* MATERIALS PROVIDED *
------------

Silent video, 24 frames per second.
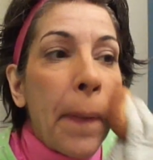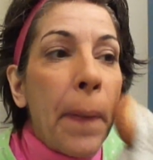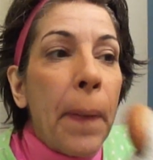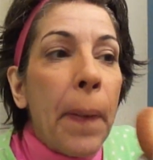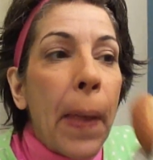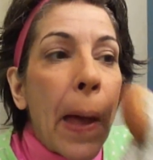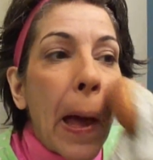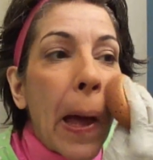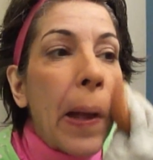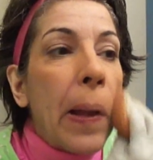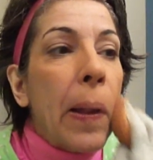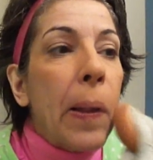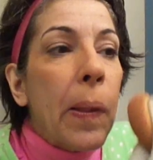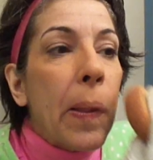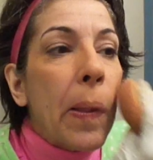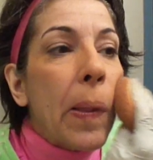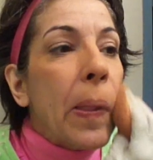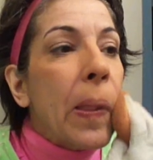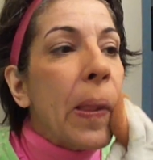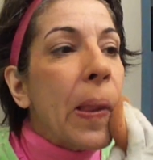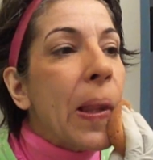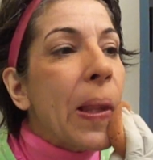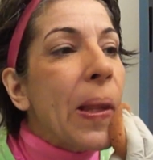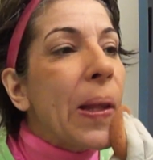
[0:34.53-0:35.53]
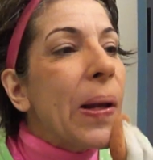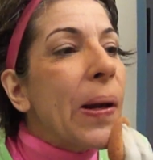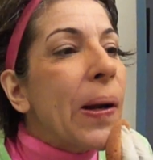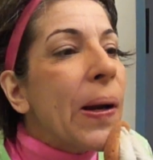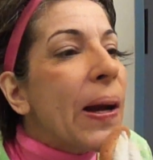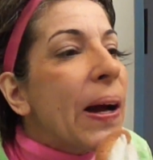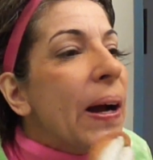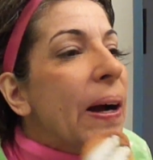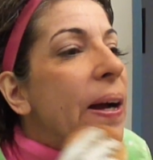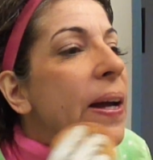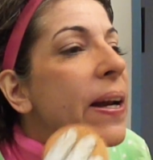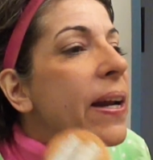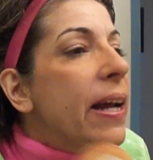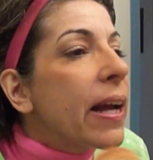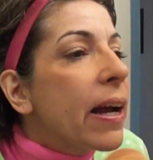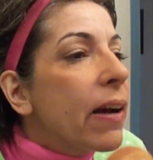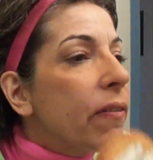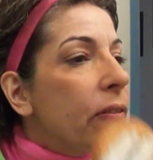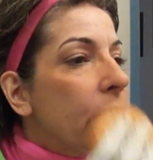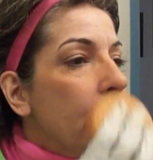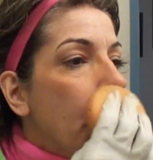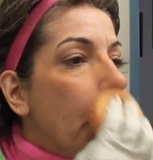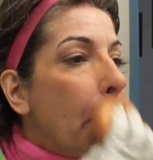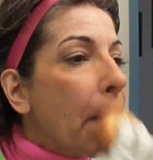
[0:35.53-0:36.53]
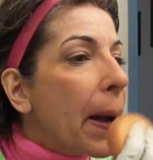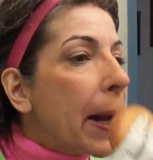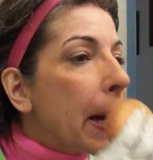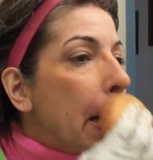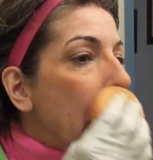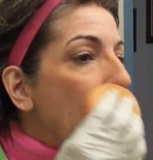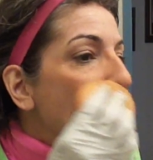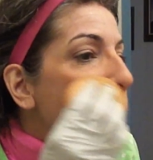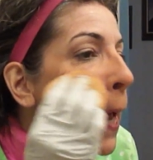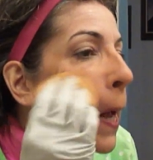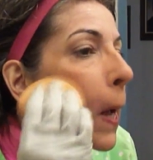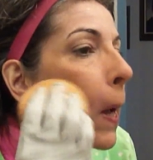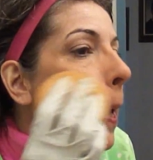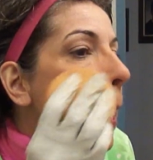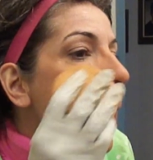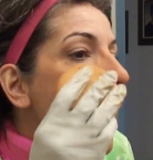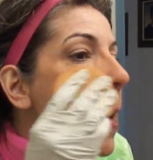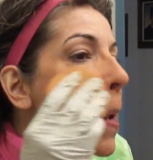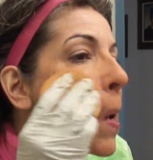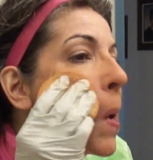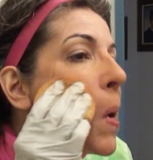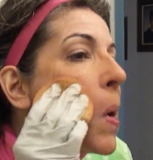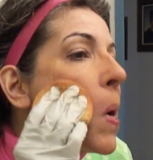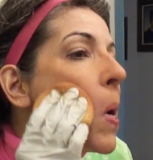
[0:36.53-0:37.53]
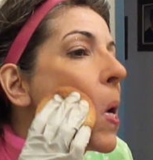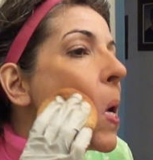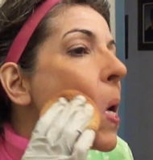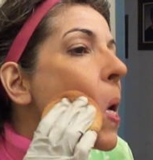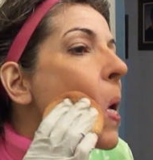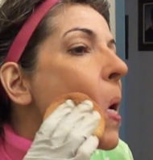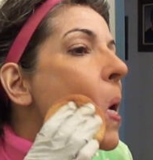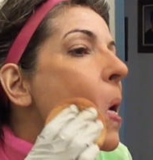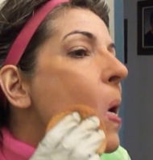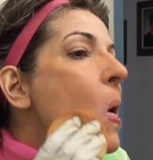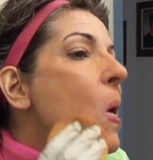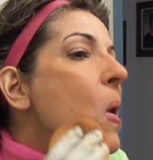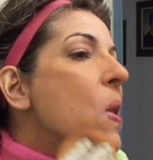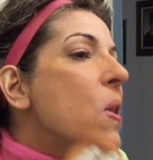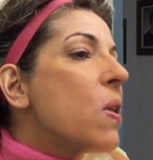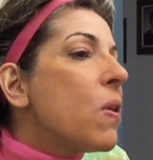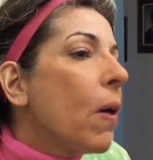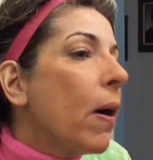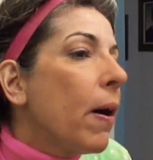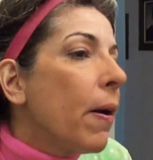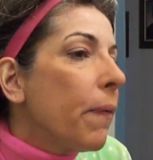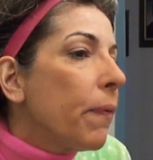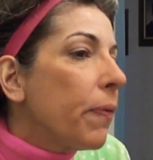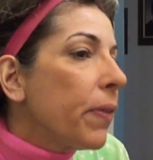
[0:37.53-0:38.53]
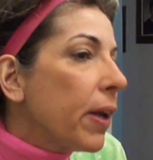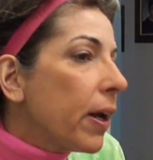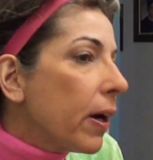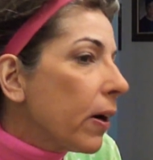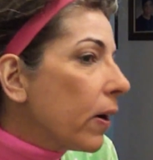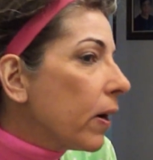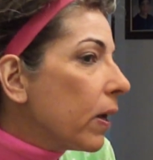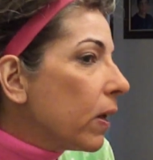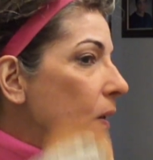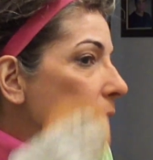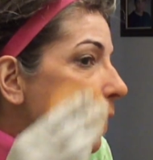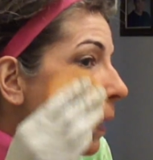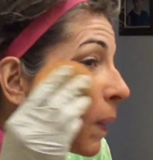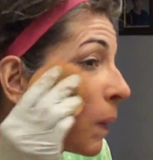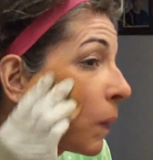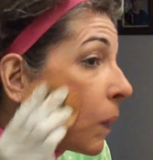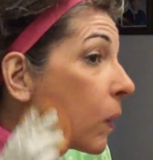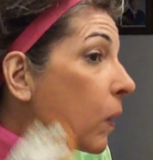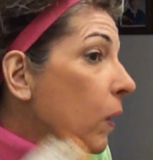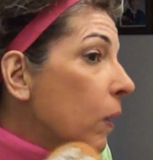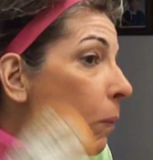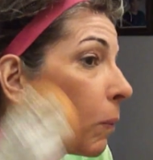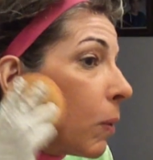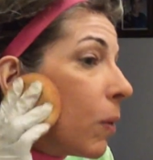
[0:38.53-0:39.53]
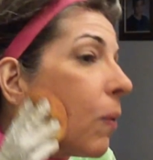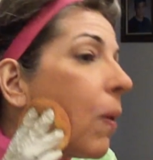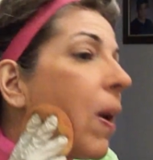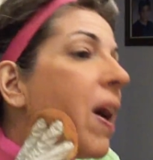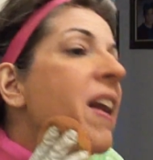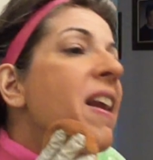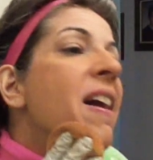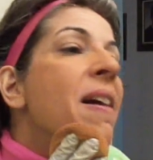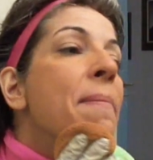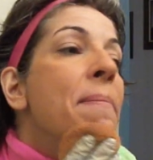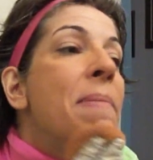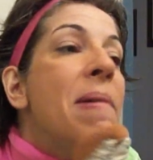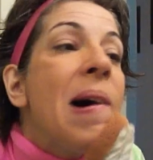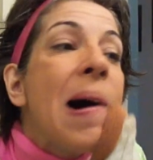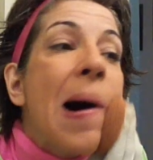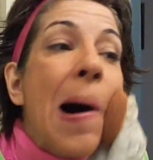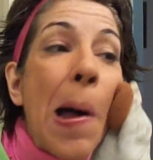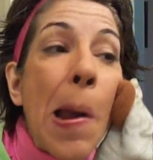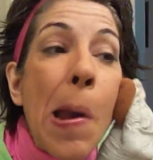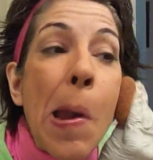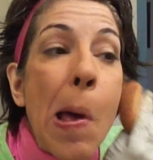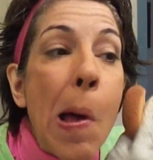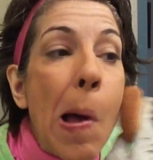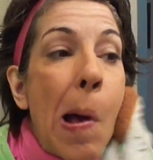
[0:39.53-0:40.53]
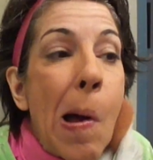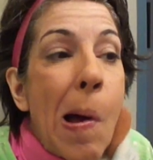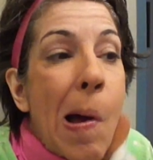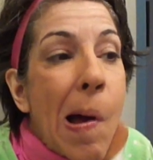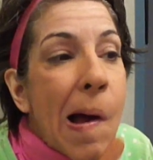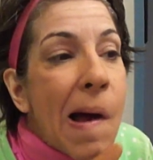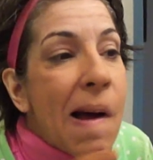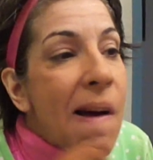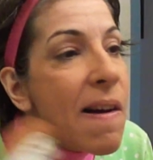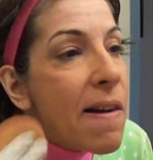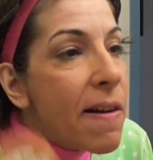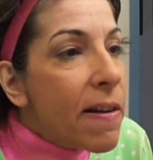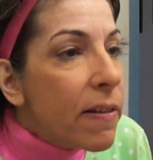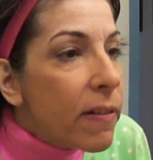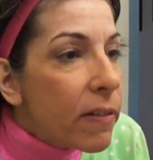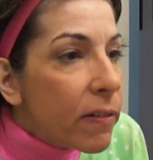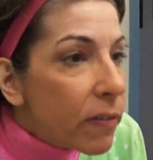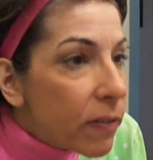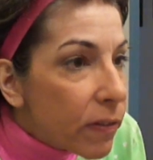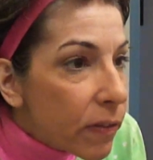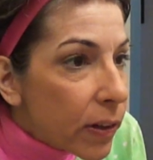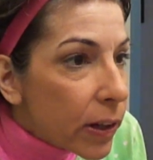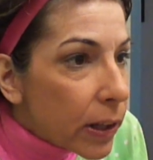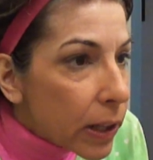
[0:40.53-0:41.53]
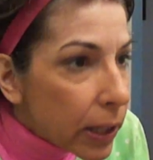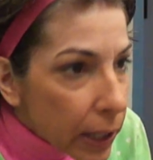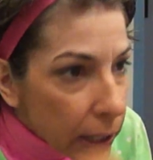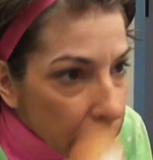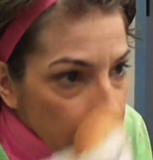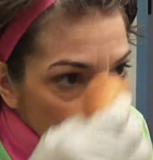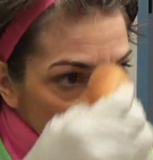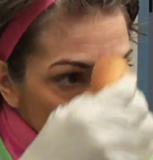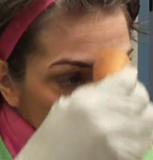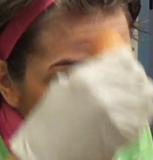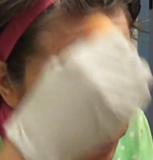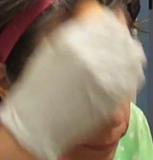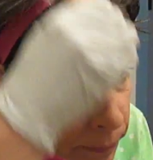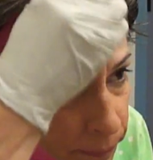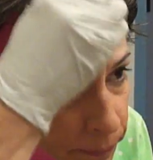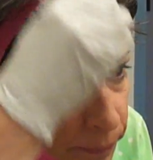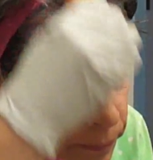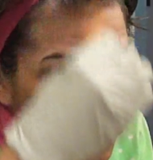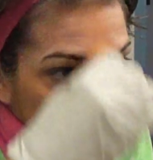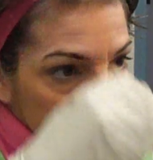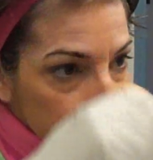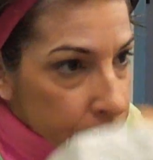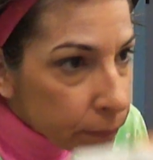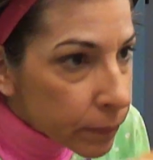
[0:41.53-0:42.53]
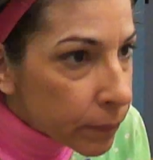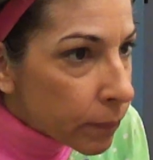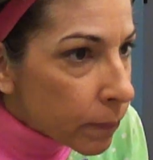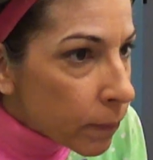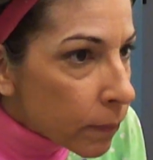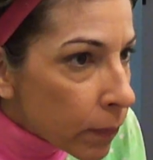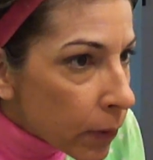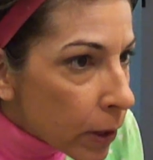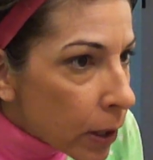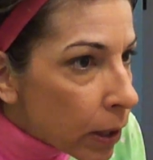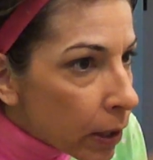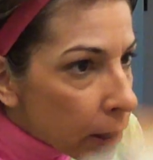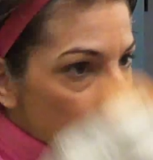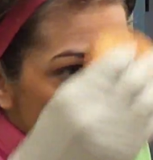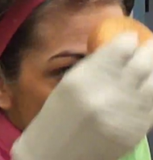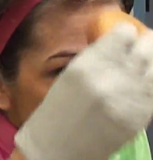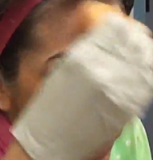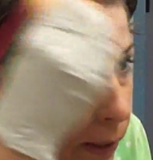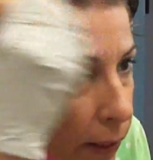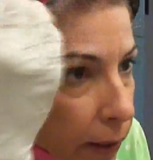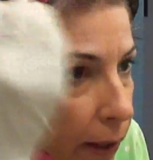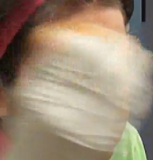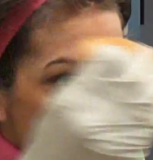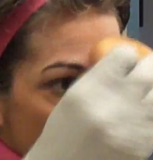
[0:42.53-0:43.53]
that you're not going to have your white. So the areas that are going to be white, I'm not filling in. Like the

------------

* AIM OF THE EXERCISE *
A word-for-word copy of the listing is needed. It must not include the pictures.

* TASK OUTPUT *
Silent video, 24 frames per second.
[0:34.53-0:35.53]
[0:35.53-0:36.53]
[0:36.53-0:37.53]
[0:37.53-0:38.53]
[0:38.53-0:39.53]
[0:39.53-0:40.53]
[0:40.53-0:41.53]
[0:41.53-0:42.53]
[0:42.53-0:43.53]
that you're not going to have your white. So the areas that are going to be white, I'm not filling in. Like the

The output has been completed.